What a dark and eerie novel that had me guessing until the last page!
The Body Double centers around a a girl who doesn’t have any family and very few friends agreeing to pose as a body double for a Hollywood starlet who has fallen from grace. Being convinced was the easy part, the great Rosanna Feld has been a recluse after suffering a nervous breakdown and is looking to hire someone to pose as her to slowly get herself back into the limelight. Of course, she will have to sign an NDA and will be coached as to how to act and react exactly as Rosanna would. Being that the two ladies are similar looking helps, but the extensive plastic surgery will also assist in her looking like Rosanna’s twin!! Holy heck, from this point I was hooked and couldn’t wait to see how this novel would play out!

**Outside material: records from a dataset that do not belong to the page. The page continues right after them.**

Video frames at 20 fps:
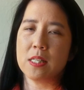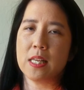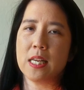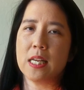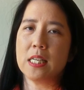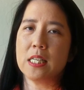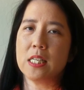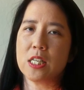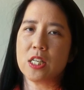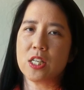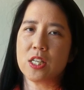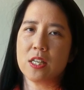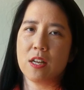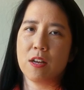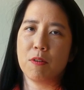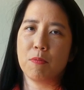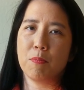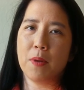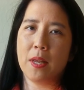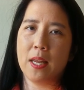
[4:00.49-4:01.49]
the addition
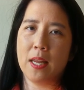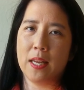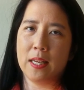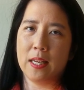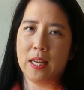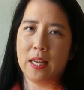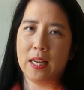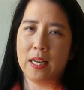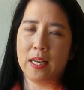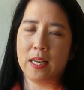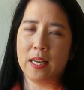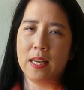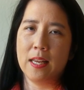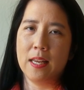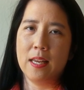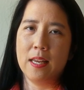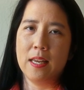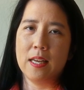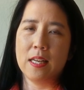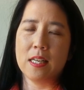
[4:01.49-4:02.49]
of pinyin.
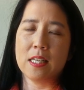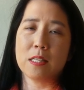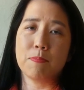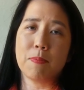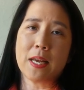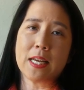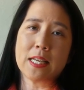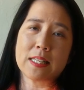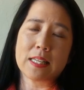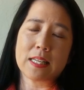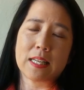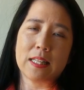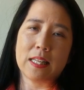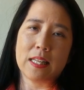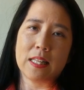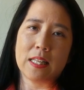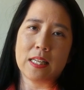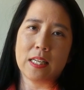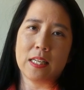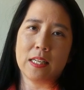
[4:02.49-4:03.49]
It is basically
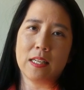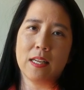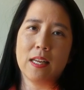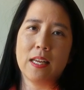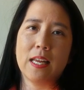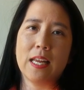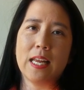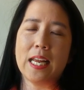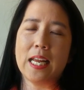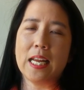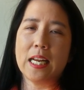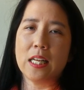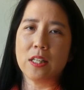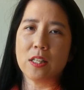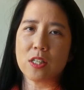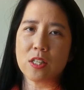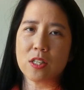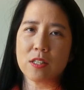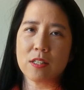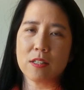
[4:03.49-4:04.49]
the
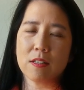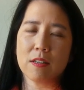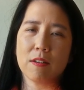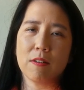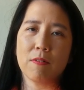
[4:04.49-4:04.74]
English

They say imitation is the highest form of flattery, but this novel that’s it to a whole new level!! Emily Beyda did a great job with the pacing, I literally never found a good spot to stop reading so I started and finished The Body Double in the same day! I found the storyline intriguing and felt like a fly on the wall as the lines of reality and make-believe blurred! The Body Double is great debut novel and I’m looking forward to reading more from Emily Beyda in the future!
I read about 15% of this, and then I set it aside. The protagonist just seemed inexplicable--her character was not well developed.